Öyleyse Keynes’in sosyalizmle ilgili sorunu, sonuçta bireysel özgürlüğü artırıyor olmasıydı. Keynes için nihai hedef bireysel özgürlük gibi önemsiz konularla ilgilenmemeli ancak hükümet kendi istediği şekilde ekonomiyi yönlendirmeliydi. Keynes, hükümetin rolünün hayatî önem arz ettiği üç ana alanı özetler: Birincisi, modern merkez bankacılığının temellerini atan “para biriminin ve kredinin bu işe mahsus merkezî bir kuruluş tarafından kontrol edilmesi” inancıdır. İkincisi ve bir öncekine bağlı kalmak üzere Keynes “toplumun hangi ölçekte tasarruf etmesinin arzulanır olduğu, bu tasarrufların ne kadarının yabancı yatırımlar olarak ülke dışına çıkması gerektiği ve mevcut yatırım piyasasının tasarrufları en verimli millî üretim kanallarına gönderip göndermediği” konularında karar verme rolünün hükümete ait olduğuna inanır ve ekler: “Bu meselelerin, şu anda olduğu gibi, tamamen özel yargı ve özel kâr şansına terk edilmesi gerektiğini düşünmüyorum.” Ve son olarak, Keynes, şuna inanıyordu: “Şu andaki nüfustan ister büyük ister küçük olsun, nüfusun büyüklüğü hakkında en önemli olanı göz önünde bulunduran bir ulusal politika tasarlamak hükümetin rolüdür.

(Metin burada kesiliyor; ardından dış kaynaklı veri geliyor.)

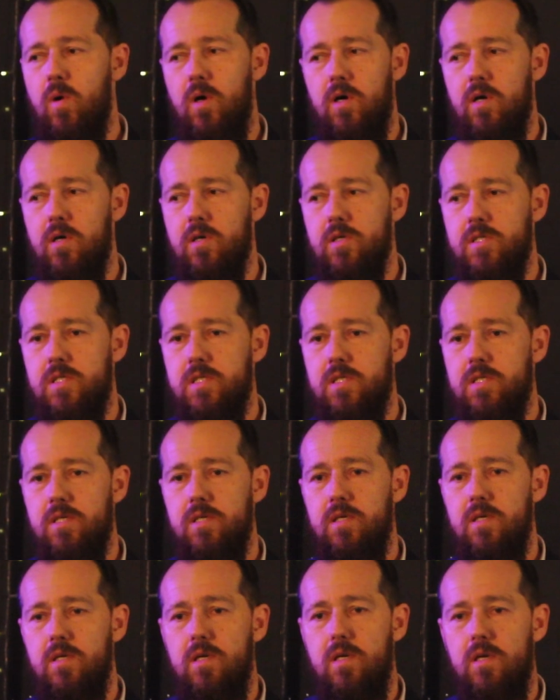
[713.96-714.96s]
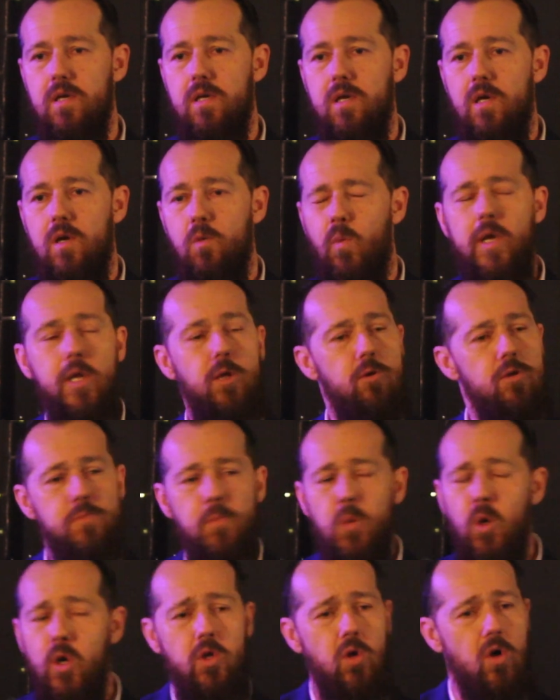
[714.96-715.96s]
worst, when you was
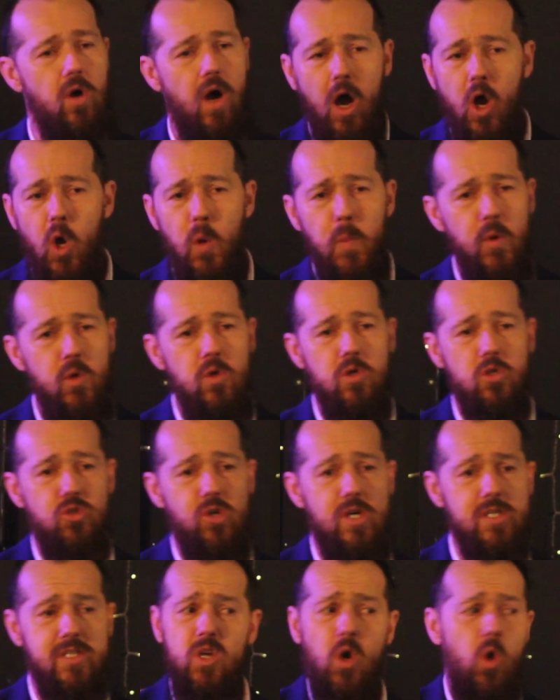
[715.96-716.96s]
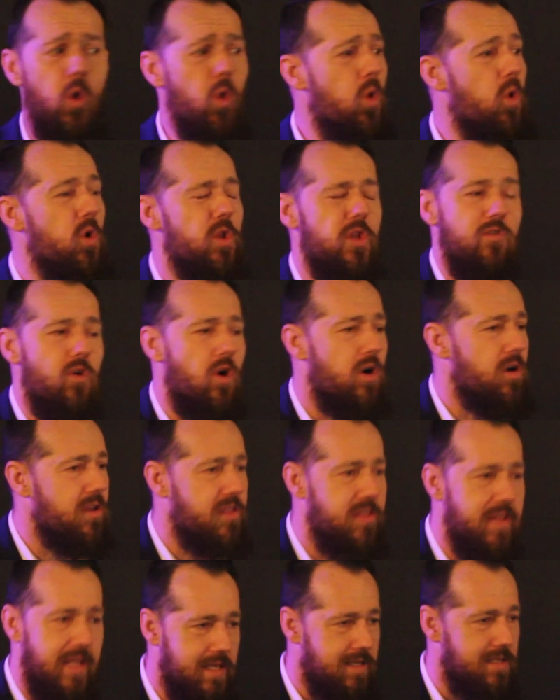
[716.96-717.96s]
putting your hope and your trust in all the
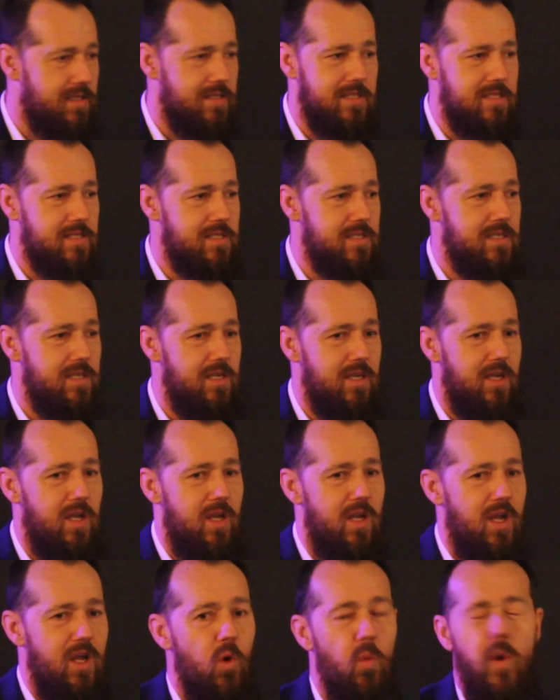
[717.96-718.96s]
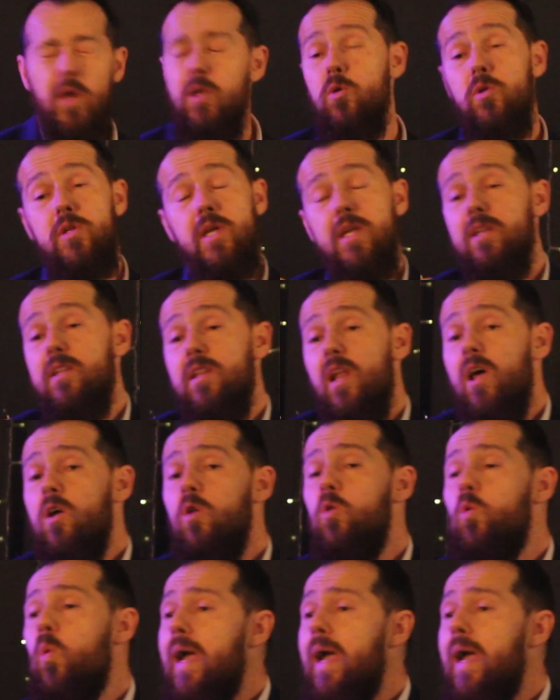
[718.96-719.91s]
wrong things, when you didn't know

Ve bu politikayı yerleştirdikten sonra, onu faaliyete geçirecek adımları atmalıyız. Toplum bir bütün olarak gelecekteki mensuplarının sadece niceliğine değil, doğuştan gelen niteliklerine de dikkat etmek zorunda olduktan kısa bir süre sonra bunun zamanı gelecektir.”⁴


Başka bir ifadeyle, tüm merkez bankaları tarafından yaygın olarak modern merkez bankacılığı doktrini olarak tutulan ve dünya genelinde yazılan ekonomi ders kitaplarının büyük çoğunluğuna şekil veren devletin Keynesyen anlayışı, yaşamın iki önemli alanının hükümet tarafından idare edilmesini isteyen bir yerden gelmektedir: Birincisi, sermaye tahsisinin totaliter merkezîleşmesi ve serbest bireysel girişimin yok edilmesi anlamına gelen para, tasarruf ve yatırım kararlarının kontrolüdür. İkincisi de nüfus nitelik ve niceliğinin kontrolü, yani soy arıtımı. Ve sosyalistlerin aksine Keynes, bireyler üzerinde bu düzeyde bir kontrolü uzun vadede özgürlüklerini artırmak için değil, uygun gördüğü şekilde daha büyük bir toplum vizyonu geliştirmek için istemiştir. Sosyalistler en azından insanları gelecekte özgürleştirmek amacıyla kendi iyilikleri için köleleştirmek istiyormuş gibi davranma nezaketini gösterebilirken, Keynes nihai amaç olarak insanların devletin kendi iyiliği için köleleştirilmesini istemiştir. Bu durum, Murray Rothbard’ın “Marx’ın tek bir iyi yanı vardı, o da en azından Keynesyen olmamasıydı” demesinin sebebini açıklamaya yardımcı olabilir.⁵


Böyle bir anlayış, yalnızca olumlu sonuçlara yol açacağını hayal eden fildişi kule idealistlerine hitap ederken, gerçekte bu, ekonomik üretim için gerekli piyasa mekanizmalarının tahrip olmasına yol açar. Böyle bir sistemde para, üretim için bir bilgi sistemi olarak değil, bir hükümete sadakat programı olarak işlev görmektedir.


Dipnotlar:

1. Jacques Barzun, From Dawn to Decadence: 1500 to the Present-500 Years of Western Cultural Life, New York: HarperCollins, 2000. 2. Élie Halévy ve May Wallas, “The Age of Tyrannies”, Economica, Yeni Seri, cilt 8, no. 29, Şubat 1941: 77-93.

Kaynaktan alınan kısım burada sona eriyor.